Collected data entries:
□ □ □ □

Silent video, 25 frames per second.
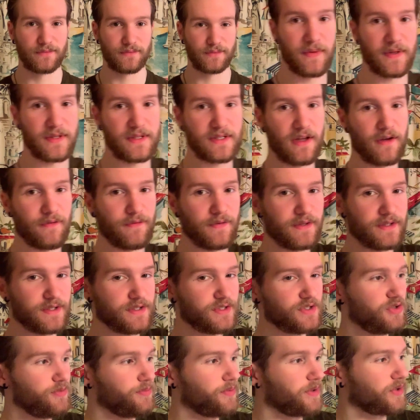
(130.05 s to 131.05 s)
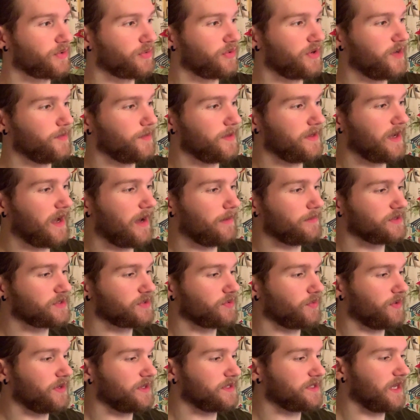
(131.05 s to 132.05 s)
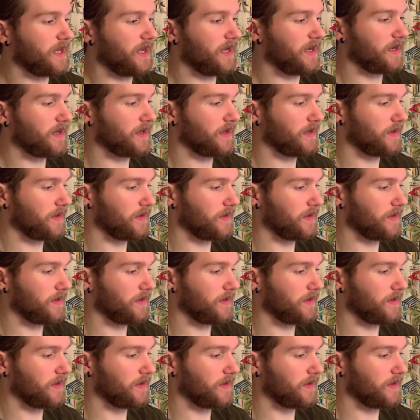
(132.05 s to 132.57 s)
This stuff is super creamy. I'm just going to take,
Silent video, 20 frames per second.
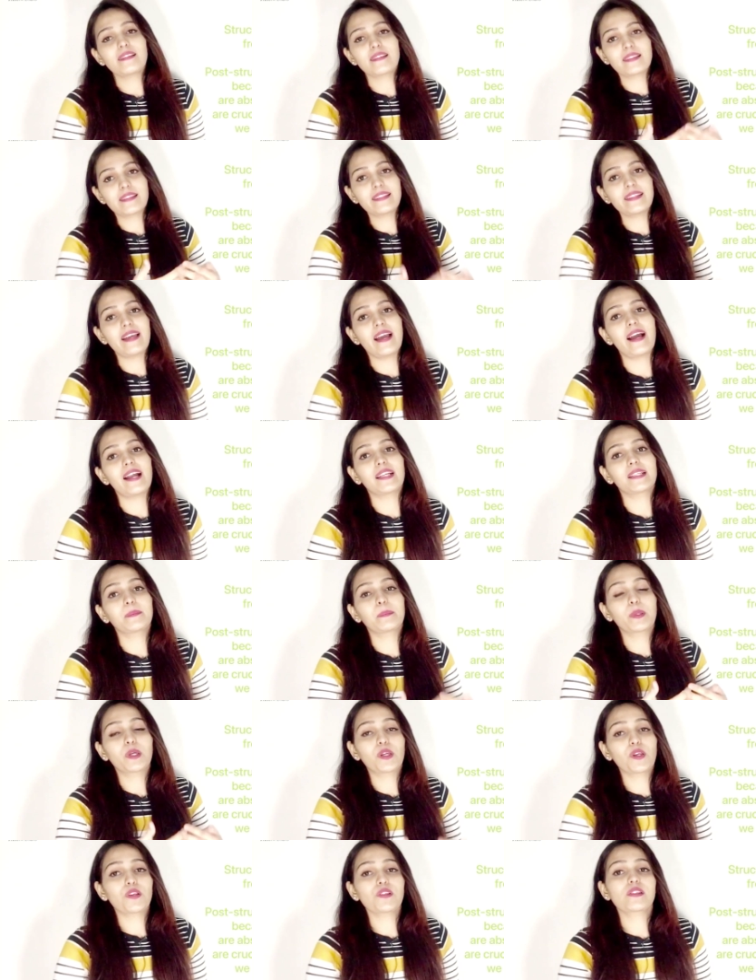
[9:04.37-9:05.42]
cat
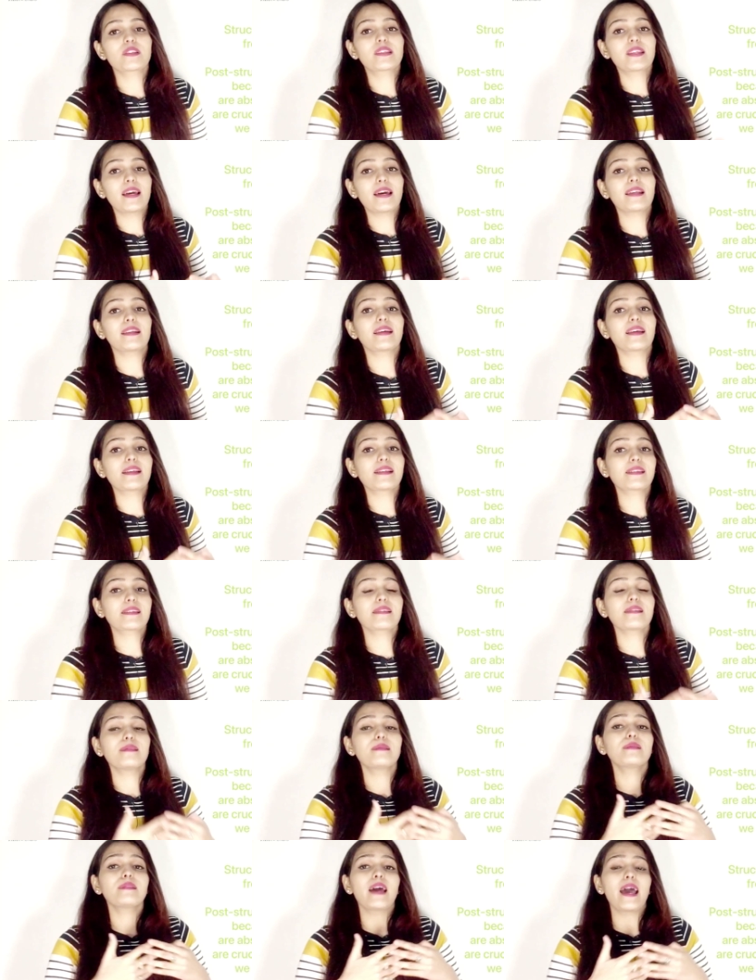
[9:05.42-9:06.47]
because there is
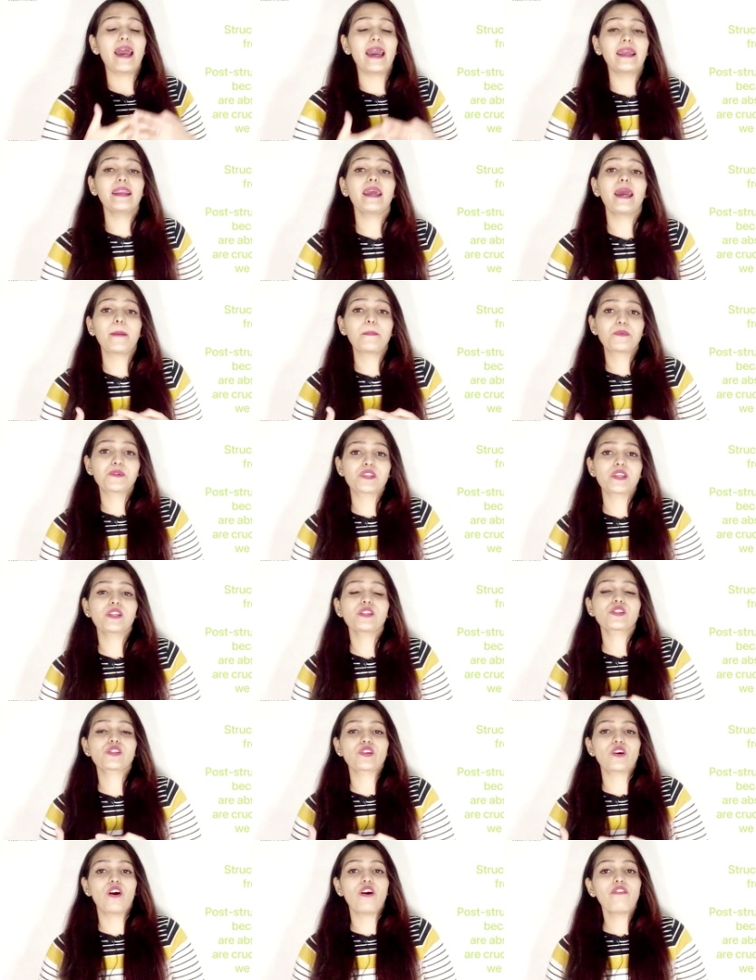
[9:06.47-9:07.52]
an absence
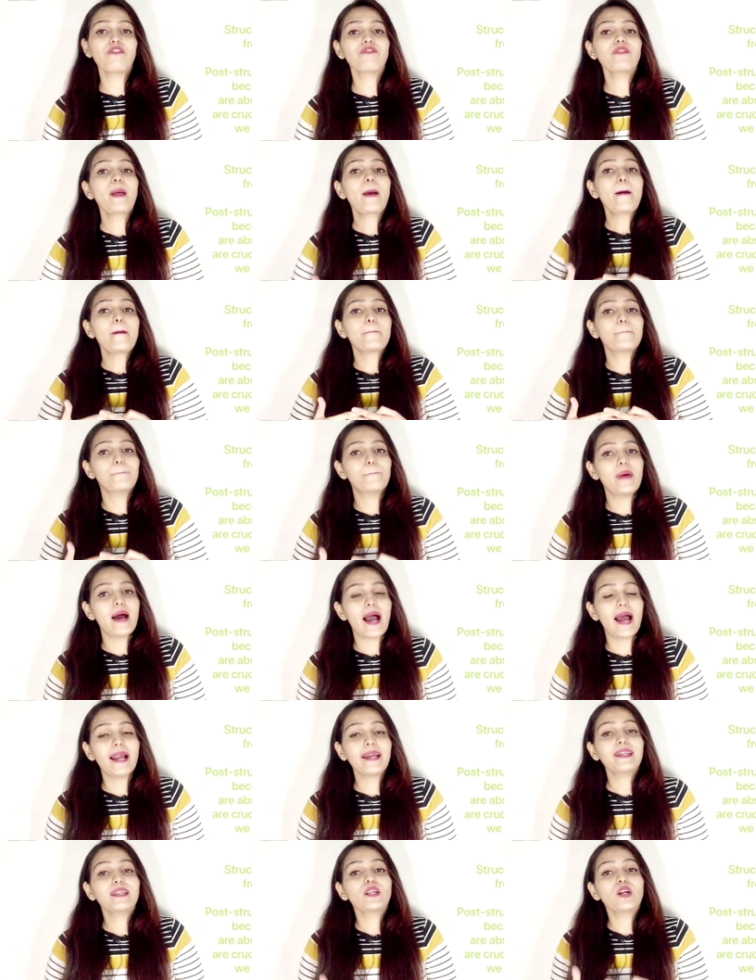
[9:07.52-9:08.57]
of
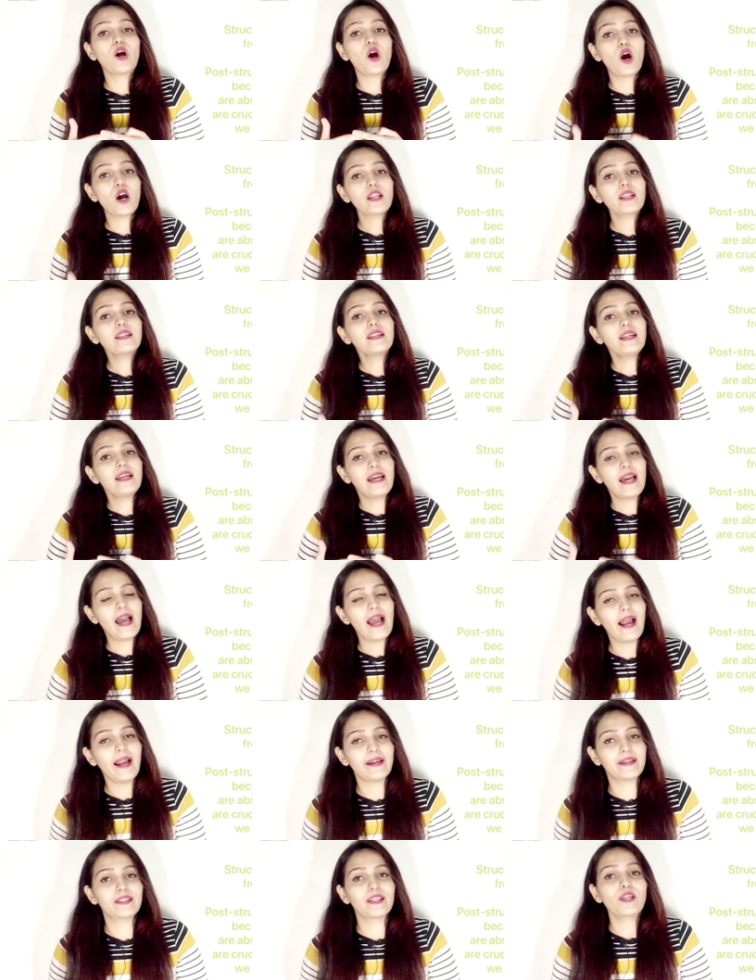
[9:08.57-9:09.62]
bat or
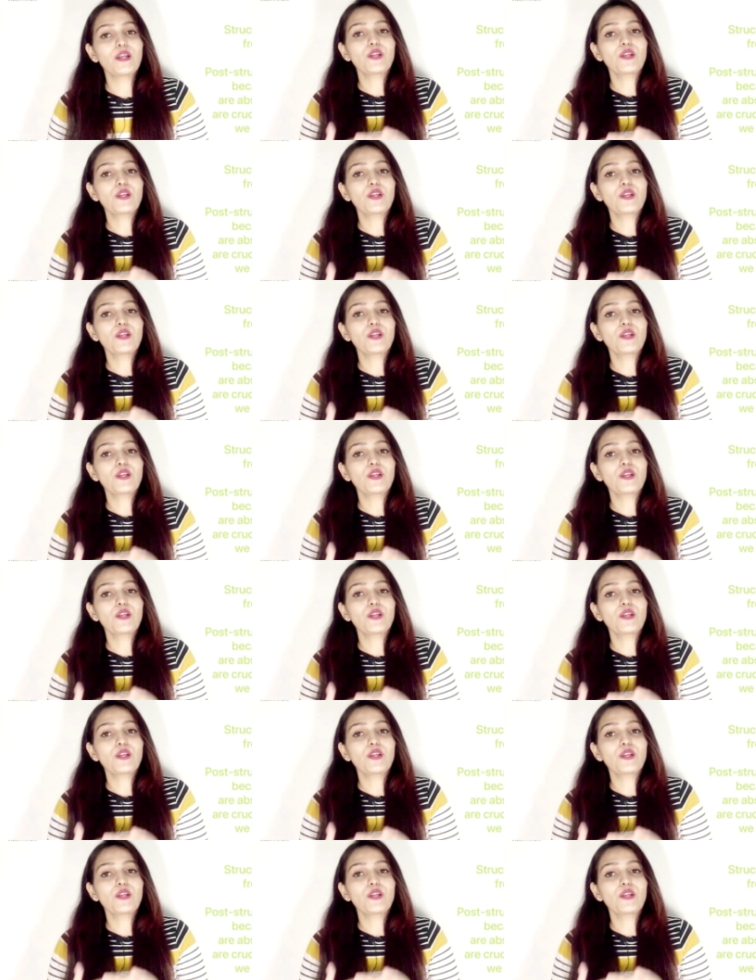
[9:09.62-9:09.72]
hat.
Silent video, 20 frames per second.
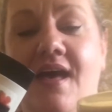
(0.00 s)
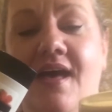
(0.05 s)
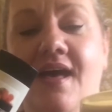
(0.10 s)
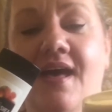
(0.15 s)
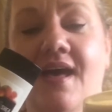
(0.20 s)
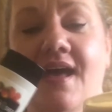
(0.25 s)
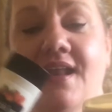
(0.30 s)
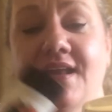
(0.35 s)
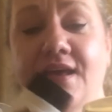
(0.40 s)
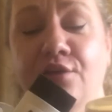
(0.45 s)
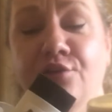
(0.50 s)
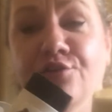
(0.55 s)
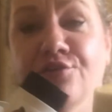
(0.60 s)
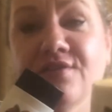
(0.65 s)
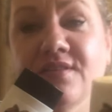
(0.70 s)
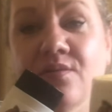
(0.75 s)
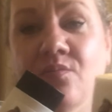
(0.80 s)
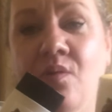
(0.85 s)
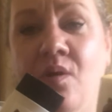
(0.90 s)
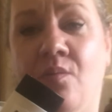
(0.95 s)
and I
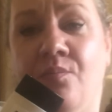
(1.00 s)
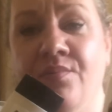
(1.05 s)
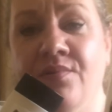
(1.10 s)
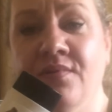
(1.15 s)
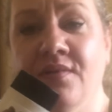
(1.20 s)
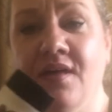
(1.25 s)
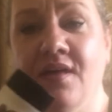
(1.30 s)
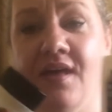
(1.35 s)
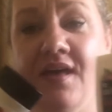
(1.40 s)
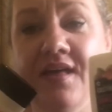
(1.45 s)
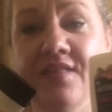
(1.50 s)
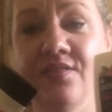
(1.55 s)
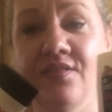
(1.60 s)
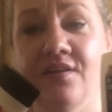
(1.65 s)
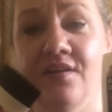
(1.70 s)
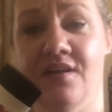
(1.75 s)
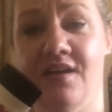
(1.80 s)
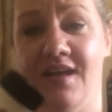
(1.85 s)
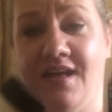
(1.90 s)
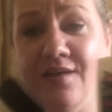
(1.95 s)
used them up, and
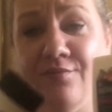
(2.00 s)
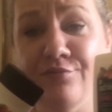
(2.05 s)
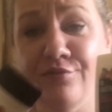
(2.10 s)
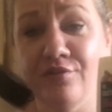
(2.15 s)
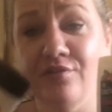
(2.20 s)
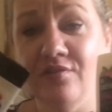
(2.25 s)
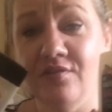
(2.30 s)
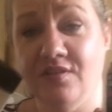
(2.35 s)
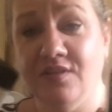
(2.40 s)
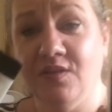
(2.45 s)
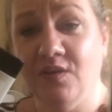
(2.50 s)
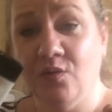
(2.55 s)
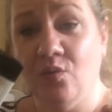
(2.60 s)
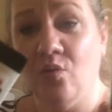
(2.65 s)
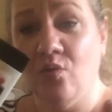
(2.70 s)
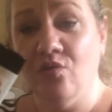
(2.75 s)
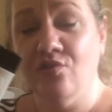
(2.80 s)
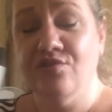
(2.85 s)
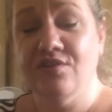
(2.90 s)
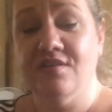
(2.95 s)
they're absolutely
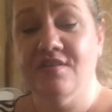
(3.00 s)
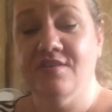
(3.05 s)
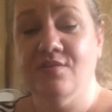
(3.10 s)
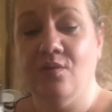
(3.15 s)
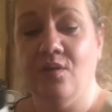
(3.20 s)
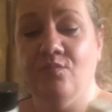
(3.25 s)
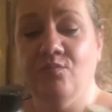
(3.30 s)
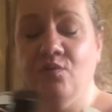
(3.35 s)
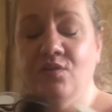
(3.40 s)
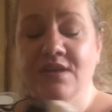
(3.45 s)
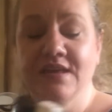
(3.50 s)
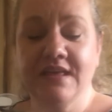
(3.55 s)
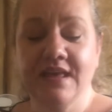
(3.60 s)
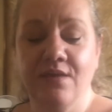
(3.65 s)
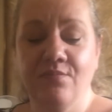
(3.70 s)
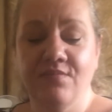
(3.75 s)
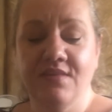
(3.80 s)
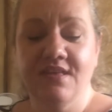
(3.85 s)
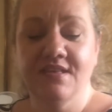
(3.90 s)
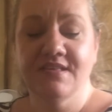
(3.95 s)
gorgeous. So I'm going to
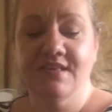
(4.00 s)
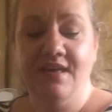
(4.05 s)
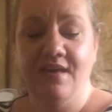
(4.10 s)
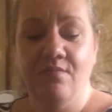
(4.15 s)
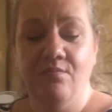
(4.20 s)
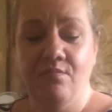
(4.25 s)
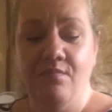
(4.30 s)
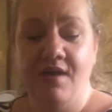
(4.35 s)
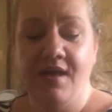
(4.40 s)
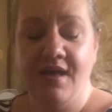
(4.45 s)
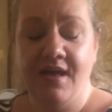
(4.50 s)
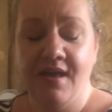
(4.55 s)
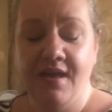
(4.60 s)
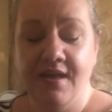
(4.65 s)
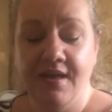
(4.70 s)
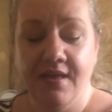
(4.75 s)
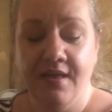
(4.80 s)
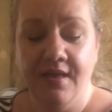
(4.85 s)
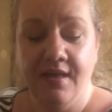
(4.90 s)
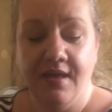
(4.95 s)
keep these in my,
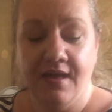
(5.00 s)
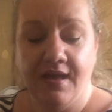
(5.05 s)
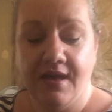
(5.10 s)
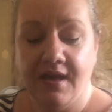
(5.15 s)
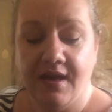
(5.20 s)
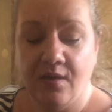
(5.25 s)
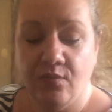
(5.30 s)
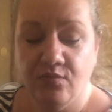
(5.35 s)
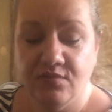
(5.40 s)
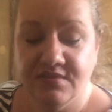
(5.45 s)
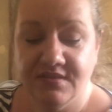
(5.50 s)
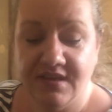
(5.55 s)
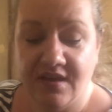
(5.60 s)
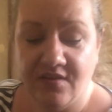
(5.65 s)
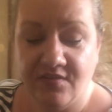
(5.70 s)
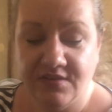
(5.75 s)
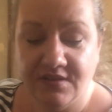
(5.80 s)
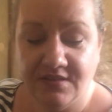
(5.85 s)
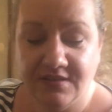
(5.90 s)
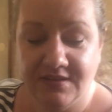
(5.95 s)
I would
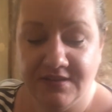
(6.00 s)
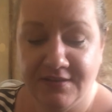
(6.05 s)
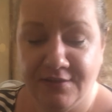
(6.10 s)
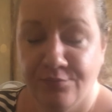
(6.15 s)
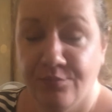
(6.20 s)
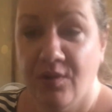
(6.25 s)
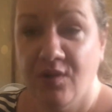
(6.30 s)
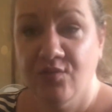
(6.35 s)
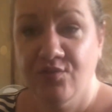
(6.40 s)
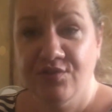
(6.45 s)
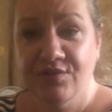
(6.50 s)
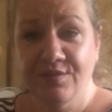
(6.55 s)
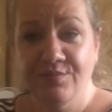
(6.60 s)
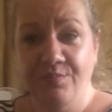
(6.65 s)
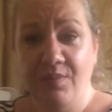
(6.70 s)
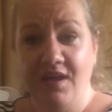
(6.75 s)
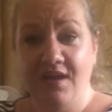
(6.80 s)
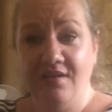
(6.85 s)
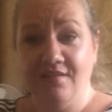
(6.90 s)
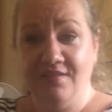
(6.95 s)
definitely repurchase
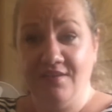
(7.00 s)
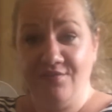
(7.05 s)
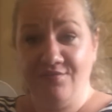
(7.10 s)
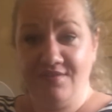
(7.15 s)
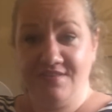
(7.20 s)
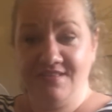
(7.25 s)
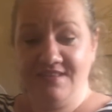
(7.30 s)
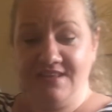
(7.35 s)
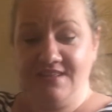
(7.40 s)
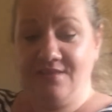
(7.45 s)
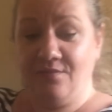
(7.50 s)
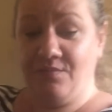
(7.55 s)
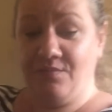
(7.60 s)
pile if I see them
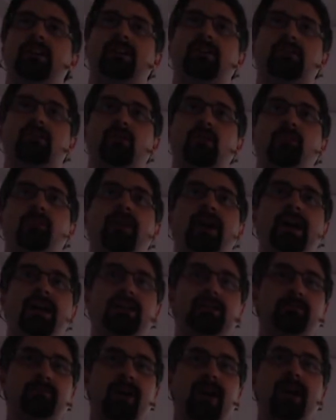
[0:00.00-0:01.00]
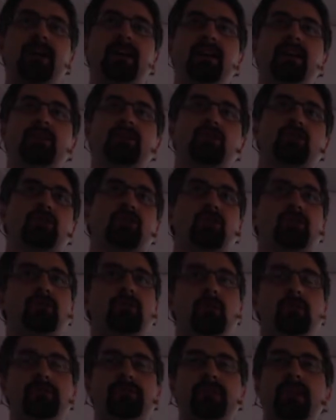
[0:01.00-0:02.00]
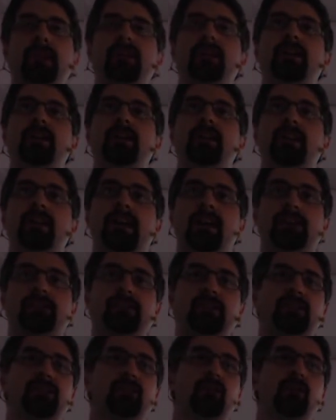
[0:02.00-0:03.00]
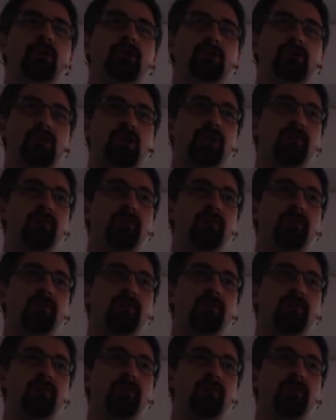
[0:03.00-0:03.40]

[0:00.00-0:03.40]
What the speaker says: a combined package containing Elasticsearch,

□ □ □ □

Exercise aim = I would like the data above transcribed exactly, with its pictures left out.

Reply =
Silent video, 25 frames per second.
(130.05 s to 131.05 s)
(131.05 s to 132.05 s)
(132.05 s to 132.57 s)
This stuff is super creamy. I'm just going to take,
Silent video, 20 frames per second.
[9:04.37-9:05.42]
cat
[9:05.42-9:06.47]
because there is
[9:06.47-9:07.52]
an absence
[9:07.52-9:08.57]
of
[9:08.57-9:09.62]
bat or
[9:09.62-9:09.72]
hat.
Silent video, 20 frames per second.
(0.00 s)
(0.05 s)
(0.10 s)
(0.15 s)
(0.20 s)
(0.25 s)
(0.30 s)
(0.35 s)
(0.40 s)
(0.45 s)
(0.50 s)
(0.55 s)
(0.60 s)
(0.65 s)
(0.70 s)
(0.75 s)
(0.80 s)
(0.85 s)
(0.90 s)
(0.95 s)
and I
(1.00 s)
(1.05 s)
(1.10 s)
(1.15 s)
(1.20 s)
(1.25 s)
(1.30 s)
(1.35 s)
(1.40 s)
(1.45 s)
(1.50 s)
(1.55 s)
(1.60 s)
(1.65 s)
(1.70 s)
(1.75 s)
(1.80 s)
(1.85 s)
(1.90 s)
(1.95 s)
used them up, and
(2.00 s)
(2.05 s)
(2.10 s)
(2.15 s)
(2.20 s)
(2.25 s)
(2.30 s)
(2.35 s)
(2.40 s)
(2.45 s)
(2.50 s)
(2.55 s)
(2.60 s)
(2.65 s)
(2.70 s)
(2.75 s)
(2.80 s)
(2.85 s)
(2.90 s)
(2.95 s)
they're absolutely
(3.00 s)
(3.05 s)
(3.10 s)
(3.15 s)
(3.20 s)
(3.25 s)
(3.30 s)
(3.35 s)
(3.40 s)
(3.45 s)
(3.50 s)
(3.55 s)
(3.60 s)
(3.65 s)
(3.70 s)
(3.75 s)
(3.80 s)
(3.85 s)
(3.90 s)
(3.95 s)
gorgeous. So I'm going to
(4.00 s)
(4.05 s)
(4.10 s)
(4.15 s)
(4.20 s)
(4.25 s)
(4.30 s)
(4.35 s)
(4.40 s)
(4.45 s)
(4.50 s)
(4.55 s)
(4.60 s)
(4.65 s)
(4.70 s)
(4.75 s)
(4.80 s)
(4.85 s)
(4.90 s)
(4.95 s)
keep these in my,
(5.00 s)
(5.05 s)
(5.10 s)
(5.15 s)
(5.20 s)
(5.25 s)
(5.30 s)
(5.35 s)
(5.40 s)
(5.45 s)
(5.50 s)
(5.55 s)
(5.60 s)
(5.65 s)
(5.70 s)
(5.75 s)
(5.80 s)
(5.85 s)
(5.90 s)
(5.95 s)
I would
(6.00 s)
(6.05 s)
(6.10 s)
(6.15 s)
(6.20 s)
(6.25 s)
(6.30 s)
(6.35 s)
(6.40 s)
(6.45 s)
(6.50 s)
(6.55 s)
(6.60 s)
(6.65 s)
(6.70 s)
(6.75 s)
(6.80 s)
(6.85 s)
(6.90 s)
(6.95 s)
definitely repurchase
(7.00 s)
(7.05 s)
(7.10 s)
(7.15 s)
(7.20 s)
(7.25 s)
(7.30 s)
(7.35 s)
(7.40 s)
(7.45 s)
(7.50 s)
(7.55 s)
(7.60 s)
pile if I see them
[0:00.00-0:01.00]
[0:01.00-0:02.00]
[0:02.00-0:03.00]
[0:03.00-0:03.40]

[0:00.00-0:03.40]
What the speaker says: a combined package containing Elasticsearch,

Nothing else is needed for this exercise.